Electronic – How do transposition towers in transmission lines work

capacitancehigh voltagepower-engineeringtransmission line

There're such things as transposition towers in power distribution powerlines. The idea is that for example you have three conductors running in parallel at the same height and the leftmost of them is phase A and after transposition the middle one is phase A and the leftmost one in now phase C and phase B which originally was the middle conductor is now the rightmost one. Wikipedia says it's needed because

The transposing is necessary as there is capacitance between conductors, as well as between conductors and ground. This is typically not symmetrical across phases. By transposing, the overall capacitance for the whole line is approximately balanced.

I don't get it. It's three wires in parallel before the transposition and three wires in parallel after the transposition and the distances between the wires are the same before and after the transposition (and the distance between the wires and the ground can hardly even be controlled because ground surface is uneven and changes over time).
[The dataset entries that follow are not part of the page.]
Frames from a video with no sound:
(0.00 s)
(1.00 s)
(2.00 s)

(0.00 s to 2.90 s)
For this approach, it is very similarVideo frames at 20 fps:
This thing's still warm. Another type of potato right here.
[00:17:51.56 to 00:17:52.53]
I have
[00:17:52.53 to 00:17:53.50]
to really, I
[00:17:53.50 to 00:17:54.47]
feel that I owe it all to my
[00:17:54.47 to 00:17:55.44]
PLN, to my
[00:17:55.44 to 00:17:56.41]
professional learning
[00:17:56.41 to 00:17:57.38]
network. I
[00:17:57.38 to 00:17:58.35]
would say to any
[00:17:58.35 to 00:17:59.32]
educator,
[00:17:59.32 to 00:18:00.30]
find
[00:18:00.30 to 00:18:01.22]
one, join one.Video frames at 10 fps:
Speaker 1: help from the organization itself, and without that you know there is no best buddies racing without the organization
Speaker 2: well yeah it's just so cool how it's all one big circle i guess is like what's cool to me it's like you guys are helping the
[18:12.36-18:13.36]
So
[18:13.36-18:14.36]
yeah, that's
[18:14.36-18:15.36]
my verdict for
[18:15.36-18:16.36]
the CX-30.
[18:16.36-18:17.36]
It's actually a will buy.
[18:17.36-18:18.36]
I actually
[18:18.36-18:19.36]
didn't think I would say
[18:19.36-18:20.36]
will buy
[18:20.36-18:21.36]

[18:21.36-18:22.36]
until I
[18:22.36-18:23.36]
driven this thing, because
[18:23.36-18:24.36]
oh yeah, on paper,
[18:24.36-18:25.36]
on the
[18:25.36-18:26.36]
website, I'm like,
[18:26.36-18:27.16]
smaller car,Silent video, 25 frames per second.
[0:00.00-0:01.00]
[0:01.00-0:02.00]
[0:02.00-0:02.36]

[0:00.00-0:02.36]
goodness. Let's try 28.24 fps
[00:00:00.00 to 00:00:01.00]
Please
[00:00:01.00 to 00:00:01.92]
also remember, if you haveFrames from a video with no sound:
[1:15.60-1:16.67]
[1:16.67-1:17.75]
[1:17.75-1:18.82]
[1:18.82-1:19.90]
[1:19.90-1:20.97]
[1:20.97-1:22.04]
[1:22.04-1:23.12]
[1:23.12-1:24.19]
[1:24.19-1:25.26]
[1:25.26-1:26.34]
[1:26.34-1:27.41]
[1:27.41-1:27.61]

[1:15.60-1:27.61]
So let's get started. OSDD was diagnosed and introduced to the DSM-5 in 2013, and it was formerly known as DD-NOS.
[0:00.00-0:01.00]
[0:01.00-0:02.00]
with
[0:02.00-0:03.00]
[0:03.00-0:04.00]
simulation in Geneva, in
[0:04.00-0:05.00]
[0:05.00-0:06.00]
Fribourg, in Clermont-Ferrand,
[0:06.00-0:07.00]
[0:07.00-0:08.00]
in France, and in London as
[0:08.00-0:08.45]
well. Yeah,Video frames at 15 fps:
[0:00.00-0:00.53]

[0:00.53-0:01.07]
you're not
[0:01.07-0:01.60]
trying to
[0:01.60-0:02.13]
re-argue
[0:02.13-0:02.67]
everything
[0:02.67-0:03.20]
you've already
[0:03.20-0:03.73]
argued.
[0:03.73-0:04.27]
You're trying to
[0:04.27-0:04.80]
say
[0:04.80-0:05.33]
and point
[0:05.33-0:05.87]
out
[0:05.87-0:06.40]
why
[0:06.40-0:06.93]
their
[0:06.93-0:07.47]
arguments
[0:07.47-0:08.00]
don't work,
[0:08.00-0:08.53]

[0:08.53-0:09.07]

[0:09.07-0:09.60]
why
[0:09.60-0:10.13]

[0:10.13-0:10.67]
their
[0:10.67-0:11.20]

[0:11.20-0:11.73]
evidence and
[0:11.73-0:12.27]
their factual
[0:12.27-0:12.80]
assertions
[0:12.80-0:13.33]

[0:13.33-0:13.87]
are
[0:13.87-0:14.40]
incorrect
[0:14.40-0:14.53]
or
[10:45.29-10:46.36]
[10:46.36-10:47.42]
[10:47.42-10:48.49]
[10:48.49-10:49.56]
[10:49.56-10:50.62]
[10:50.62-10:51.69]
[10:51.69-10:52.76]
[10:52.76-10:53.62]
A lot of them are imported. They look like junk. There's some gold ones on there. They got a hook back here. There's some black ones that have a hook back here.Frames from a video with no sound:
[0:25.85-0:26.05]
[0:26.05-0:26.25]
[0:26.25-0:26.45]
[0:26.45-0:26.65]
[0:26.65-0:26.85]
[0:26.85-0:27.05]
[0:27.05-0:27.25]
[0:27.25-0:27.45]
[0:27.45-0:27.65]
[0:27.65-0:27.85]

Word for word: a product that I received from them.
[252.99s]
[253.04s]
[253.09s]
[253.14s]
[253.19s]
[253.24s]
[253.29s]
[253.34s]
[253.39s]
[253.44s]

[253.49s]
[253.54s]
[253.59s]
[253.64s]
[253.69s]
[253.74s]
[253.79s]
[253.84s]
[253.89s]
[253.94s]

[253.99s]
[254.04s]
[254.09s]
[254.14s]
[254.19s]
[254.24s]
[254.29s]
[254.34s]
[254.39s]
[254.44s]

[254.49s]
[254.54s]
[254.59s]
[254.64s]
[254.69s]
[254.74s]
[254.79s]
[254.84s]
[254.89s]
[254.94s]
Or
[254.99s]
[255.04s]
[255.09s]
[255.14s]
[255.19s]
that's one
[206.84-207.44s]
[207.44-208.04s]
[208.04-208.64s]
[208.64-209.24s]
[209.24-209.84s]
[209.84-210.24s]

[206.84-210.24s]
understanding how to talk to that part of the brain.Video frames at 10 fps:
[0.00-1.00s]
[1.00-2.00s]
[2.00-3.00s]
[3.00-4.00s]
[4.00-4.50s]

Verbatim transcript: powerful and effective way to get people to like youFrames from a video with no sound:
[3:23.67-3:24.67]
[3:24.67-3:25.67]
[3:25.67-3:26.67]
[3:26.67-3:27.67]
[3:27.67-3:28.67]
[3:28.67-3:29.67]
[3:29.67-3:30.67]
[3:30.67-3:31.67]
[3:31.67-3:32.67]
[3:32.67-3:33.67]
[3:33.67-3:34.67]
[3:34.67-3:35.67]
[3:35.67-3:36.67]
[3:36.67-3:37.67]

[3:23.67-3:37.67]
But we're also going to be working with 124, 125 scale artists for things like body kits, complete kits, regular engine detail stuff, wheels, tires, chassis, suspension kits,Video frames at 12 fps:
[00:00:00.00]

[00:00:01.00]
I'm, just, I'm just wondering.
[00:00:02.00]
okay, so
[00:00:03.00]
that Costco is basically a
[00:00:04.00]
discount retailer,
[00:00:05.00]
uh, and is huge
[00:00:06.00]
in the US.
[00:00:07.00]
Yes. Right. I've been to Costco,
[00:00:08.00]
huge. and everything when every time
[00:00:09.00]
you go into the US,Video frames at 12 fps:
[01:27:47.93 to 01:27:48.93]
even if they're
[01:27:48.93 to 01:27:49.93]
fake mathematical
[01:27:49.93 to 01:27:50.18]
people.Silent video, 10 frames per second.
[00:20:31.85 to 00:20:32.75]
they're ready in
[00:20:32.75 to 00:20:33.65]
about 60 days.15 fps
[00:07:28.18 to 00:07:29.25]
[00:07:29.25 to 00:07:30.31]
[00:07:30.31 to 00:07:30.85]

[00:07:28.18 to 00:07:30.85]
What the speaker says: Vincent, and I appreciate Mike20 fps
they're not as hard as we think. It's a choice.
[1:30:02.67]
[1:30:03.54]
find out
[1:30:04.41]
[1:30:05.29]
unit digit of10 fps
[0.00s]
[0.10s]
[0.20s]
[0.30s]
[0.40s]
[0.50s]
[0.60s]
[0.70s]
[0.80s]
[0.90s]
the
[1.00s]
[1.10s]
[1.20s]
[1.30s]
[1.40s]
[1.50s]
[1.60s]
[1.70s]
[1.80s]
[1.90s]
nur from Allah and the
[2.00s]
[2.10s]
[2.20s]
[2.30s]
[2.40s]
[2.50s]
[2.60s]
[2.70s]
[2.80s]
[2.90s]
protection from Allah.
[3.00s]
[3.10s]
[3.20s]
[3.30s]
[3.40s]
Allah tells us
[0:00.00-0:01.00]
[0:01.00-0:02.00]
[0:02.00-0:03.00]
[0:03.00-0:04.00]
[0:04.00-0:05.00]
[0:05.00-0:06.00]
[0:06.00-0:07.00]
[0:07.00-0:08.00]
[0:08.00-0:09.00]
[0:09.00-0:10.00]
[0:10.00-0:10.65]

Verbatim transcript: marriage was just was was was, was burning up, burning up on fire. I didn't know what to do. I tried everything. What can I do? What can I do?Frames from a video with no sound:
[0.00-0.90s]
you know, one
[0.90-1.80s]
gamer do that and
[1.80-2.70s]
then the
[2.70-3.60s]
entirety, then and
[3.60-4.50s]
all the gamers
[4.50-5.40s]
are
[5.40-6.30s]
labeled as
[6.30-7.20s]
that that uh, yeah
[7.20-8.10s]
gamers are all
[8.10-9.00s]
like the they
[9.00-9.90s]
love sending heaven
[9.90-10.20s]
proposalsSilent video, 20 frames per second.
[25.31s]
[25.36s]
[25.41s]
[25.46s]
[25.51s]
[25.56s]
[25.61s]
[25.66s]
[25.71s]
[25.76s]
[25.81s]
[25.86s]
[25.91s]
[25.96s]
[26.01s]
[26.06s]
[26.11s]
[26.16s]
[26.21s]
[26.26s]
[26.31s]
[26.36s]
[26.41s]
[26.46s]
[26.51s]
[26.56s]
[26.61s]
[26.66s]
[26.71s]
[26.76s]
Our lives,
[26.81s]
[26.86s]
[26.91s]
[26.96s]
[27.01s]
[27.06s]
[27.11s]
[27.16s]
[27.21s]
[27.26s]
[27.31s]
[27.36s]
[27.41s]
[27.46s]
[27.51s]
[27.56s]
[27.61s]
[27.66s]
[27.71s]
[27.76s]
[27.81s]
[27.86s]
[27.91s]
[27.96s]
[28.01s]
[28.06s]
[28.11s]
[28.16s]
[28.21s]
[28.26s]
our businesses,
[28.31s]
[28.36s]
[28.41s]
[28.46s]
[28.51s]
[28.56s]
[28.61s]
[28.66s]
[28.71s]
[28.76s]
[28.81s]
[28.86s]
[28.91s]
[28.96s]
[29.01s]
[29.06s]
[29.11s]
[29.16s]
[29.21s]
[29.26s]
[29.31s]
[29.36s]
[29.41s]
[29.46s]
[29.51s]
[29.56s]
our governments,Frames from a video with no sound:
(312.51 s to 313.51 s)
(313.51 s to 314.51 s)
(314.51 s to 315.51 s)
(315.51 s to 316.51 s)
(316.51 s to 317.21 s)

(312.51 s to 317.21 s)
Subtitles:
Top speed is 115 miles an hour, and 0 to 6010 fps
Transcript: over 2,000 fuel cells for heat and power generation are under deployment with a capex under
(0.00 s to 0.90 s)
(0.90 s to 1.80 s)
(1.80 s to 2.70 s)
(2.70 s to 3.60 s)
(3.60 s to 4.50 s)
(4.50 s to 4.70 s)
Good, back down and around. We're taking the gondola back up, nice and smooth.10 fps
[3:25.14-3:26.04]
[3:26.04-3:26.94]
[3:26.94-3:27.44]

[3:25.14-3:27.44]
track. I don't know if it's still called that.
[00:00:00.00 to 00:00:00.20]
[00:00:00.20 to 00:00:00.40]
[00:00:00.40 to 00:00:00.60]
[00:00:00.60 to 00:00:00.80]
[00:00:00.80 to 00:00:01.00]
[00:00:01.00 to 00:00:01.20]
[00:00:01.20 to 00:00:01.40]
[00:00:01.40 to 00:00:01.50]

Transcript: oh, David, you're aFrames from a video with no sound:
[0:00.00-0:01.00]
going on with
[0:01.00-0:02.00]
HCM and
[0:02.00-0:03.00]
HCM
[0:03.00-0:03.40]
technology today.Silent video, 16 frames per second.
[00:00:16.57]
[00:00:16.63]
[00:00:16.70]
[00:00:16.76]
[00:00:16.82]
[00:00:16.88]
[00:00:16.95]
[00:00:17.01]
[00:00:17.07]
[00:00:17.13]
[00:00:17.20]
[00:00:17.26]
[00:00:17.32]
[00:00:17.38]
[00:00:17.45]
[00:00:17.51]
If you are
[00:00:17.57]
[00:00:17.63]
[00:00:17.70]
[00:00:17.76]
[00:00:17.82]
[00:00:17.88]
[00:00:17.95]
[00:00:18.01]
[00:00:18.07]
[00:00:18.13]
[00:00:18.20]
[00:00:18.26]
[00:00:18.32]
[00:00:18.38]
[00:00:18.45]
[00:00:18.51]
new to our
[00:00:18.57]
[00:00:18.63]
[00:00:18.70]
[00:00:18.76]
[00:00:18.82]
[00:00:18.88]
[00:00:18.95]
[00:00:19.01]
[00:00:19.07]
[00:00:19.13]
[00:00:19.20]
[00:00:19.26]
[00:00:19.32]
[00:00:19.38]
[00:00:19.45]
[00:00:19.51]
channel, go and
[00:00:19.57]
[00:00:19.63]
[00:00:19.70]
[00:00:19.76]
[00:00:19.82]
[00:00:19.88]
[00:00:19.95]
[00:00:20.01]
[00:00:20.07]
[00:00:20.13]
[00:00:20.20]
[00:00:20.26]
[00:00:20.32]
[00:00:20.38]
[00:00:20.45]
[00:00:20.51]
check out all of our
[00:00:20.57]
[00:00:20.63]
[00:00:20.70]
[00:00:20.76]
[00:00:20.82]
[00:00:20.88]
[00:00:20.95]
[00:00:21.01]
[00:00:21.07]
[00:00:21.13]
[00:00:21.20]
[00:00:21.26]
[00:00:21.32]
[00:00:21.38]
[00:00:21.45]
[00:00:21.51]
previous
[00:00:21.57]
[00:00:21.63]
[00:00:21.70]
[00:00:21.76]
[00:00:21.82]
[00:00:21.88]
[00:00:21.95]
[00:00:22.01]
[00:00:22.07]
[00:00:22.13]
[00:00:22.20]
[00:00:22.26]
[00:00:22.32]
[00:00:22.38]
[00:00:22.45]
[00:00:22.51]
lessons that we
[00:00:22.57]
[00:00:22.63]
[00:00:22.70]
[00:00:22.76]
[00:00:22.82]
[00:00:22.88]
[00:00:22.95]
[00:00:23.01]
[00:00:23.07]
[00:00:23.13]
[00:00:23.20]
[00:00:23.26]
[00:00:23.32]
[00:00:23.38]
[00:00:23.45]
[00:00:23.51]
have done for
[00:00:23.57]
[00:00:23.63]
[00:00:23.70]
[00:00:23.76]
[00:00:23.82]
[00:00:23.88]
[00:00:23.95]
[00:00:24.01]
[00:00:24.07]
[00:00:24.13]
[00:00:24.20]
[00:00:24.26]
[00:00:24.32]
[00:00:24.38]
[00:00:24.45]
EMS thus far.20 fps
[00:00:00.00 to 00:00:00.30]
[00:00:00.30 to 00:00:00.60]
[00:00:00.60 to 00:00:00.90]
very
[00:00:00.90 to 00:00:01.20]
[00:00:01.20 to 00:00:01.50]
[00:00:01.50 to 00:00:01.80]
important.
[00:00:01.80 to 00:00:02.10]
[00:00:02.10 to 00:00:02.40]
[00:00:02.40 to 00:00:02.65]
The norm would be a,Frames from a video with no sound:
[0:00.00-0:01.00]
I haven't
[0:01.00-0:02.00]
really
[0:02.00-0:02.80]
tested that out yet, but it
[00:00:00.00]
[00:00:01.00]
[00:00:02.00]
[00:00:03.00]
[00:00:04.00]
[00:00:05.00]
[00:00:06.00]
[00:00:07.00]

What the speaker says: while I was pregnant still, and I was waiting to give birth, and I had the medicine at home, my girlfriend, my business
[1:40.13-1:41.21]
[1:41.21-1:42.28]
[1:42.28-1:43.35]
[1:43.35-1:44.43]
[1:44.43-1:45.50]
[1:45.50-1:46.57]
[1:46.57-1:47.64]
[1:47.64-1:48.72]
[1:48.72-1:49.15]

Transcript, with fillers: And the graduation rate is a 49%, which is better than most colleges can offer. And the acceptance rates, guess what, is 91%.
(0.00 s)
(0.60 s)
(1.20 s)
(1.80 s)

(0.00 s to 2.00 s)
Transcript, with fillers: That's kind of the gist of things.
How does transposing three parallel wires into three parallel wires help balance the line capacitance?

Edit: Buried in the comments of one answer is a link to a picture highlighting the arrangement of the phases on the transposition tower in the wikipedia article linked above. The picture deserves being shown here…

Transposition tower, with the phases highlighted

Best Answer

The picture shows three common arrangements of wires. I added wire-to-wire capacitor symbols, note that you also have a wire-to-ground capacitance for each wire. Capacitor values decrease as the distance between the wires increases.

Wire-to-Wire Capacitance Picture is own work, CC BY-SA 3.0

Case 1, Three wires in one level (equal distances to ground, but different wire-to-wire distances):

The capacitance from the middle wire to the two wires on the sides is bigger than the capacitance between the two wires on the outside of the system.

Overall, you want to have an approximately equal capacitance from each wire to the two other wires. Thus, by transposition of the wires, you create, in average, an equal distance (and capacitance) between all wires with respect to each other.

Case 2, Three wires arranged as a triangle (equal wire-to-wire distances, but different distances to ground):

Over the entire length of the system, the distances and capacitance values of the three wires with respect to each other are equal, but the wire-to-ground capacitance is bigger for the wire(s) closer to ground.

By having the three wires swapped over using transposition, each wire spends an equal averaged distance to ground. Thus, the wire-to-ground capacitance values match for the three-phase system.

Case 3, Wires neither spaced equally with respect to each other nor to ground

Now, you end up with two reasons for transposition along the total run of your line.